EXERCISE REQUIREMENTS: Search the entries below for the word "video" and copy each line that has it.

....................

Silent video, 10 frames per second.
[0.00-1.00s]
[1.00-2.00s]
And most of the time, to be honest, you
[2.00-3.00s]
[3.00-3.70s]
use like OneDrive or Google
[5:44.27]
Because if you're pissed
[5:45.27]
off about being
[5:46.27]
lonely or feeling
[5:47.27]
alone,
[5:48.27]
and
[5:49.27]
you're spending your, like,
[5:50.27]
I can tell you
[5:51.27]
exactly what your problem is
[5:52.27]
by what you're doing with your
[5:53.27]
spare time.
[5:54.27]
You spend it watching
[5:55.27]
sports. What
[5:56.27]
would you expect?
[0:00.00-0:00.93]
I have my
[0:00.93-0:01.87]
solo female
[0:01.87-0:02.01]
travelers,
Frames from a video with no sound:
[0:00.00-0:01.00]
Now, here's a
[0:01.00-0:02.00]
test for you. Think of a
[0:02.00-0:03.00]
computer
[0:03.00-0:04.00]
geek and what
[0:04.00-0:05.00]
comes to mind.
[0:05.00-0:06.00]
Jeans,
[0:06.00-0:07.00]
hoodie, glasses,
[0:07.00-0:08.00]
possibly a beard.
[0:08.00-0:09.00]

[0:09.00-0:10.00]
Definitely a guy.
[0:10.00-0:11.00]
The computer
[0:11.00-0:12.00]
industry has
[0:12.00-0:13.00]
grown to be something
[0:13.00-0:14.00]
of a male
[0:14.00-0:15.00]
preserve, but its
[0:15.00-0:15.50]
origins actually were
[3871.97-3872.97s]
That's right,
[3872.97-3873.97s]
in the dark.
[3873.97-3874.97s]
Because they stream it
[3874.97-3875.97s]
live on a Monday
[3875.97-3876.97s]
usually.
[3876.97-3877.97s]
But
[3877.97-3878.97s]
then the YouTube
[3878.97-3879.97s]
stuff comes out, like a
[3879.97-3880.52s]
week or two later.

....................

RESULT OF THIS EXERCISE:
Silent video, 10 frames per second.
Frames from a video with no sound:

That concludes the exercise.